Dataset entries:

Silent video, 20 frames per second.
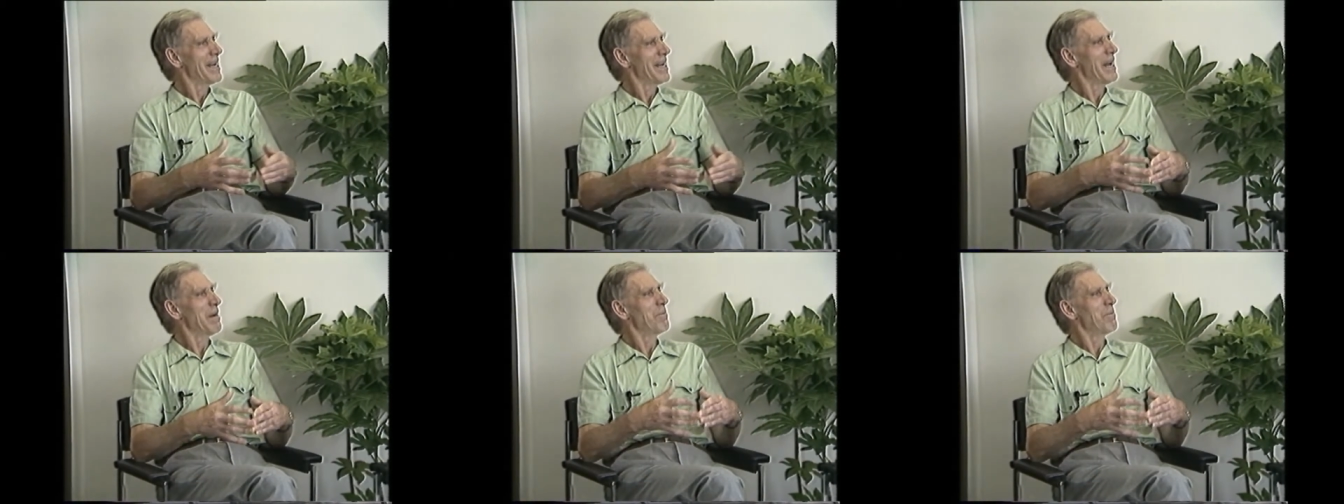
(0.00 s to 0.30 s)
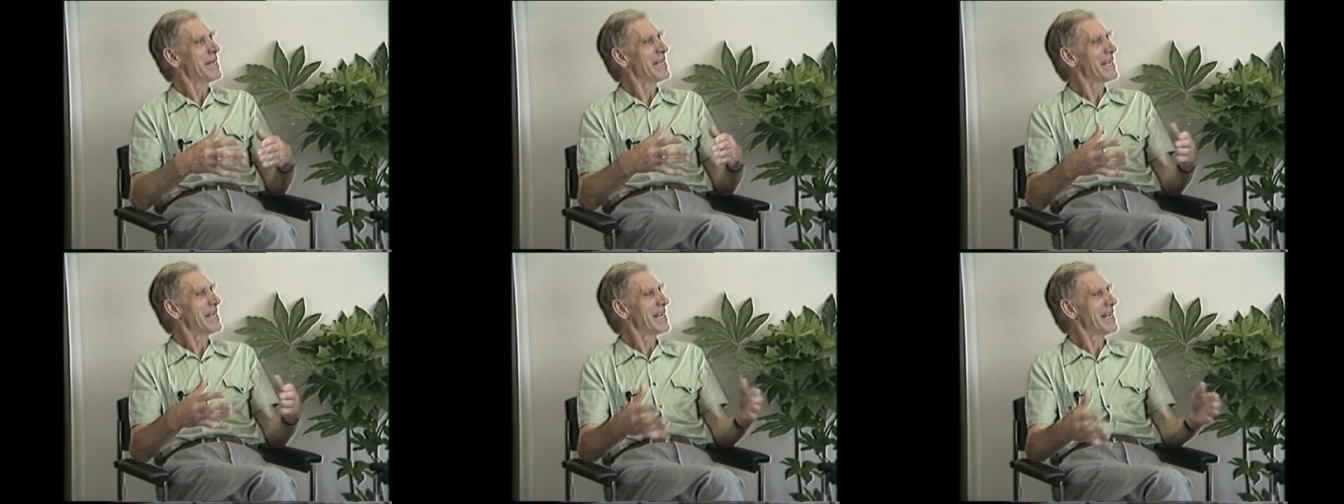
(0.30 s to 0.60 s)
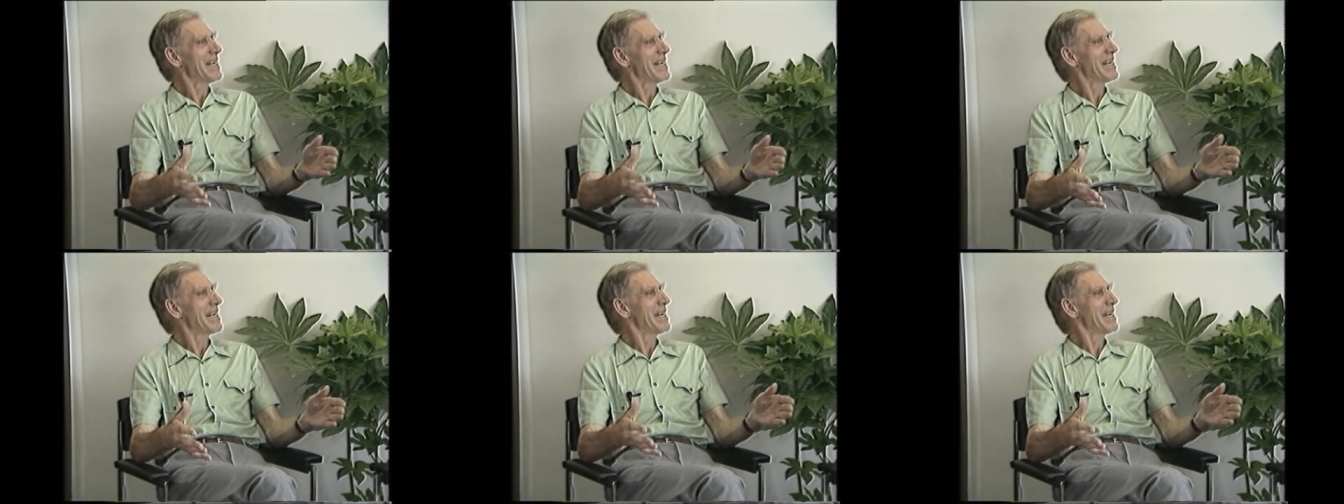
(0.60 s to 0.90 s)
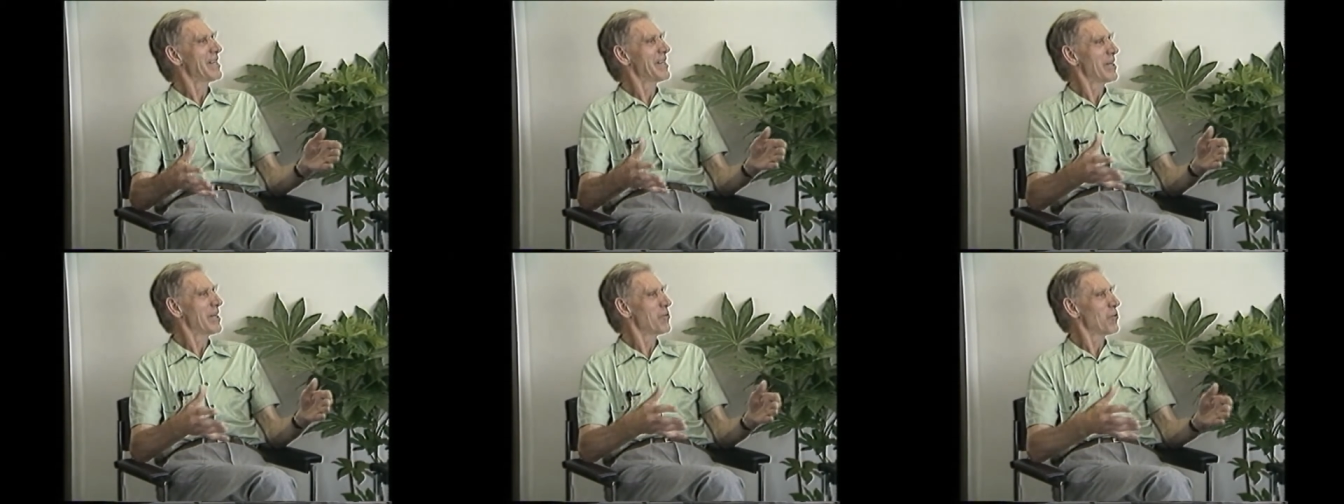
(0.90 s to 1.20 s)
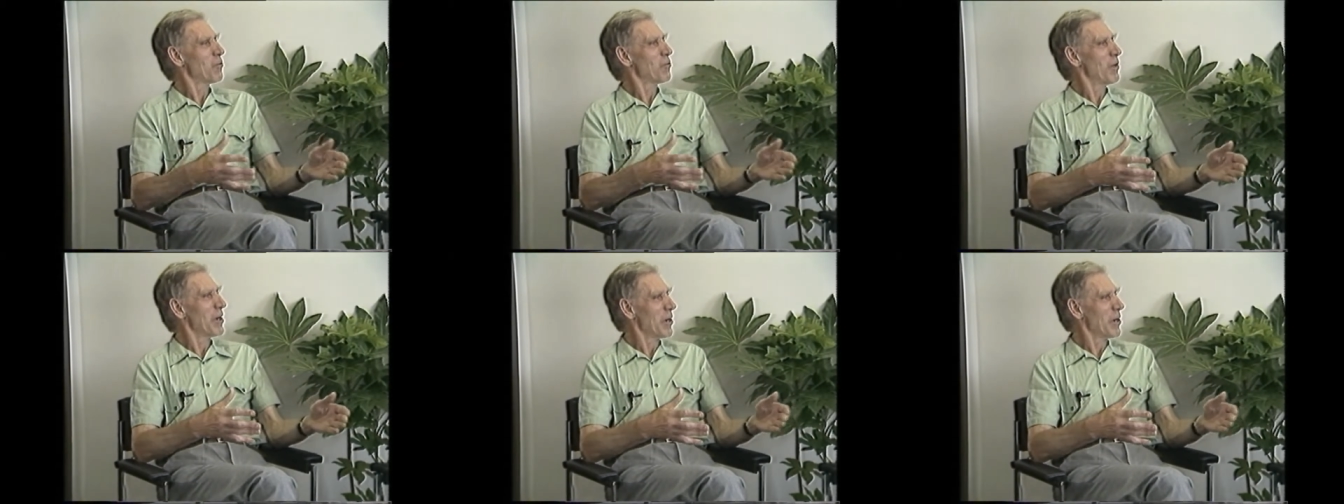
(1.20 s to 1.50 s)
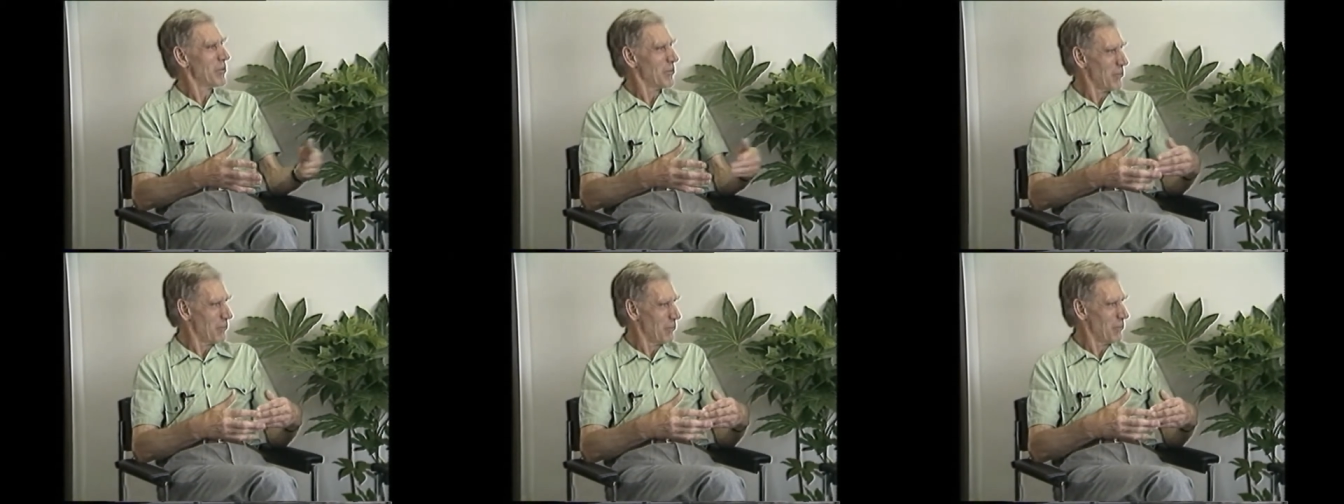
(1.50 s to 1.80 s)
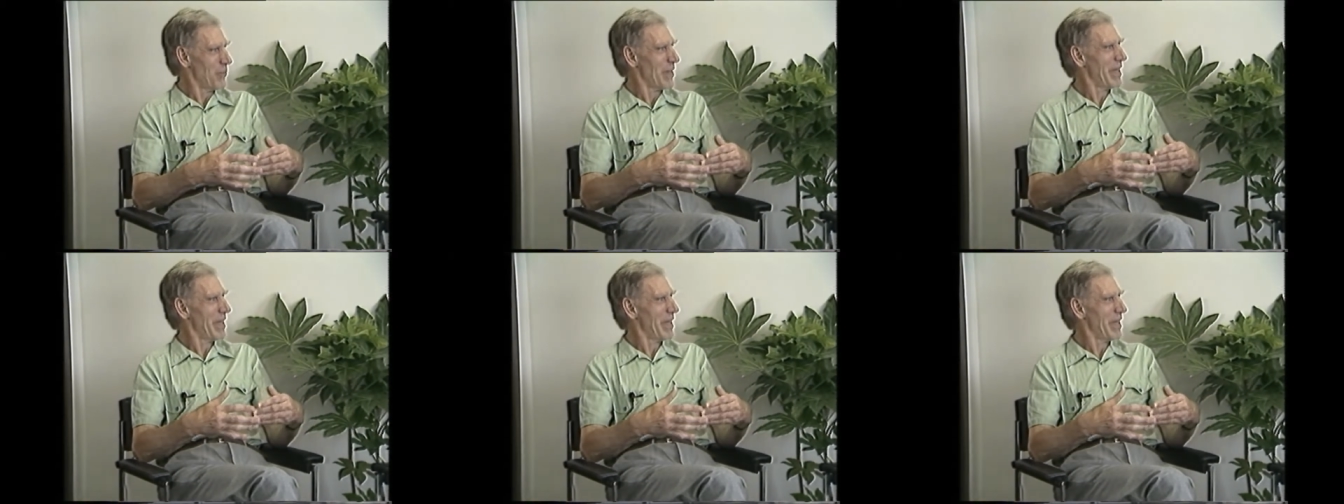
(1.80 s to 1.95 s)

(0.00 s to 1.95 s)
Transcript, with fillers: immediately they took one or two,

*To do:*
Which lines run from the one holding "(1.20 s to 1.50 s)" through the end of the records? Reproduce them word for word, both ends included, with no pictures.

*Exercise answer:*
(1.20 s to 1.50 s)
(1.50 s to 1.80 s)
(1.80 s to 1.95 s)

(0.00 s to 1.95 s)
Transcript, with fillers: immediately they took one or two,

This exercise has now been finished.